To step back for a moment, Whole Earth Brands was formed as a combination of two of Perelman’s portfolio companies – Merisant (sugar free and low-calorie sweeteners) and MAFCO (licorice and licorice extract products) – into one scalable platform that was acquired by previously mentioned Irwin Simon’s SPAC, Act II Acquisition Corp. during 2020. The situation at Revlon seems to be quite messy to say the least, and as Perelman (stated publicly) longs for ‘the simple life’, his need to sell assets to service his company debt load opens up an opportunity for us. What’s even more interesting though, is the purchase price was negotiated prior to the onset of COVID-19, but as the pandemic further magnified Perelman’s issues, the price was negotiated downwards not once, but twice! My assumption for the reason behind that is a simple one. As Perelman became more desperate to raise cash, he had no choice but to accept a lower offer. However, in line with my comments above about private business sellers being the smartest in the room, Perelman is clearly the most knowledgeable seller when it comes to Merisant and Mafco, which is why following the close of the transaction he purchased over three million shares in the open market with the logic that he too was getting a bargain. Then, when the shares did not immediately jump following the transaction, he again had no choice but to sell those shares, which opened up the opportunity for us to purchase our stake at a price below what the most knowledgeable person in the room was willing to pay.

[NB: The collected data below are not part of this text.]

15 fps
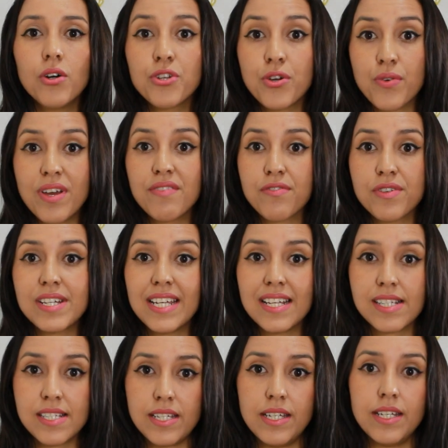on your
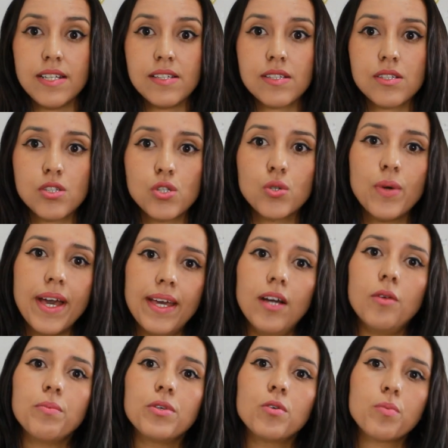everyday studies to
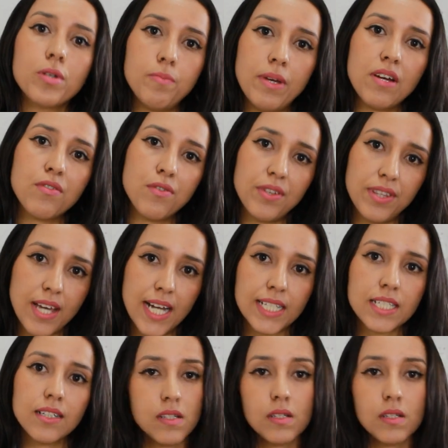help you prepare for that.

The most attractive part of this dynamic is that FREE, having been released from the Perelman empire, will no longer need to use valuable cash flow from the business to service the Chairman’s debt. I can’t overstate how valuable this now freed up cash will be to the business and the management team overseeing the growth, as FREE can now complement their mid-single digit organic growth profile with accretive M&A set to drive sales much higher moving forward. This strategy has already been put the test as the company acquired Swerve in late November – a fast growing maker of all natural lines of sweeteners – for $80mm. Taking into account expected synergies from the transaction, FREE paid less than 10x EBITDA (without issuing any stock) for a brand that has grown revenues at 150% CAGR since 2016 and significantly bolsters FREE’s market share in the overall sweetener category.
Investors can currently purchase the business for a total enterprise value of around $450mm, which is an extreme bargain given managements 2020E guidance for adjusted EBITDA in the range of $54-60mm which doesn’t include expected cost synergies from both the Swerve acquisition and consolidating their manufacturing footprint (which management is estimating to be over $10mm in total savings). The above estimates also don’t include future acquisitions for which management has shown the ability to deliver on in the past and has the balance sheet flexibility to execute today.
I’m not sure exactly where we end up in terms of intrinsic value within the next 12-18 months, but I’m not sure how precise one has to be when taking into account the above. There seems to be a severe mispricing for this asset light business with strong market and category leadership and stable organic growth with massive secular tailwinds, and a strong management team capable of executing accretive M&A or using excess cash to repurchase shares. I like the setup here and feel optimistic about the potential for good returns moving forward."
In Q2 2020, the number of bullish hedge fund positions on Whole Earth Brands Inc. (NASDAQ:FREE) stock increased by about 53% from the previous quarter (see the chart here), so a number of other hedge fund managers believe in FREE's growth potential. Our calculations showed that Whole Earth Brands Inc. (NASDAQ:FREE) isn't ranked among the 30 most popular stocks among hedge funds.